N (test) 3119 L 7 Hamming score 0.281 Exact match 0 Hamming loss 0.719 ZeroOne loss 1 Levenshtein distance 0.719 Label indices [0 1 2 3 4 5 6] Accuracy (per label) [0.002 0.023 0.006 0.939 0.013 0.001 0.980]

thiagonazareth commented 3 years ago

I found the problem and created the pull request to fix it

jmread commented 3 years ago

It is not necessarily a problem to get the same results for different algorithms. But if I understand, according to your proposed change, it looks like this may be a result of the posterior distribution information not being copied into the right place where it is later accessed under evaluation metrics. Is that correct?

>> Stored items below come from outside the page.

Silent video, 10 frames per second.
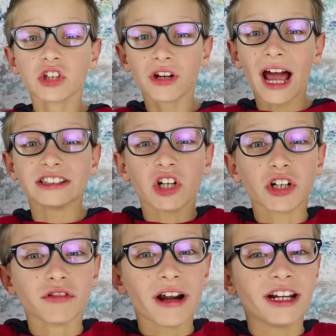So guys, are
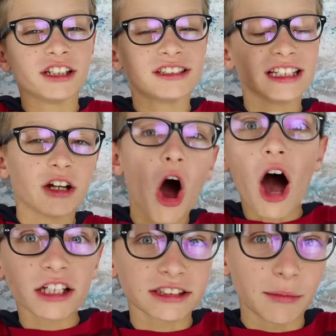you ready to see the
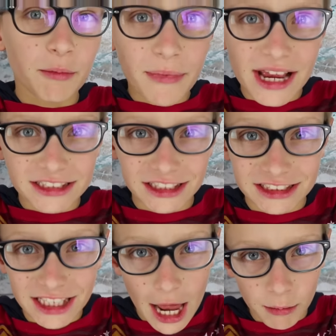awesome, amazing
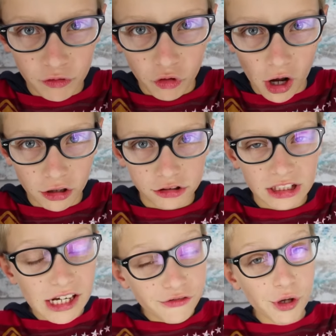slime of Ronald?
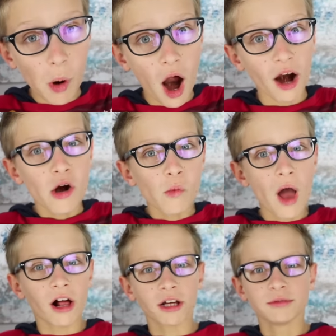If you are,
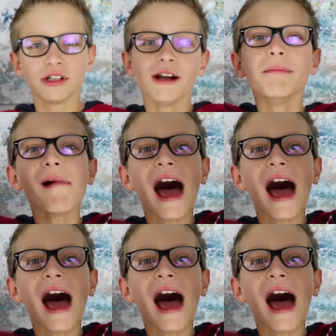welcome to the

thiagonazareth commented 3 years ago

I agree that it is not necessarily a problem to get the same results for different algorithms, but it caught my attention to use very different algorithms, varying several input parameters and they bring the same result. The problem I found was the following: the size of the array that stores the results (distributionForInstance method) is doubled, to store the result of the label from position i and in position i + N store probability information from label i. Probability information has not yet been implemented for MT classifiers. So, Arrays.copyOfRange (y, L, L * 2) takes information that is always of value 1. The correct thing is to do Arrays.copyOfRange (y, 0, L);

jmread commented 3 years ago

The reason for the doubling of the array is to make space to store the probability information from the posterior, P(y[j] = y_max[j] | x) where y_max[j] is the most likely value. The first part of the array (up to L) is used to store the y_max[j] directly for each label. This is not needed in the standard multi-label case, we just store P(y[j] = 1) instead, because y_max[j] can be inferred directly (there are only two possible values -- either 0 or 1). In the multi-target case, this was included mainly for display/debug purposes, and does not represent the full distribution anyway. I guess this is what you mean by "Probability information not yet implemented for MT classifiers". I agree that the fix you propose makes sense. It seems that in this part of the code information is missing from 0...L altogether, which shouldn't be the case. Probably it also needs to be accompanied by a unit test for example on thyroid-L7.arff (as you used above to demonstrate the issue). Are you able to put your experiment into a small unit test?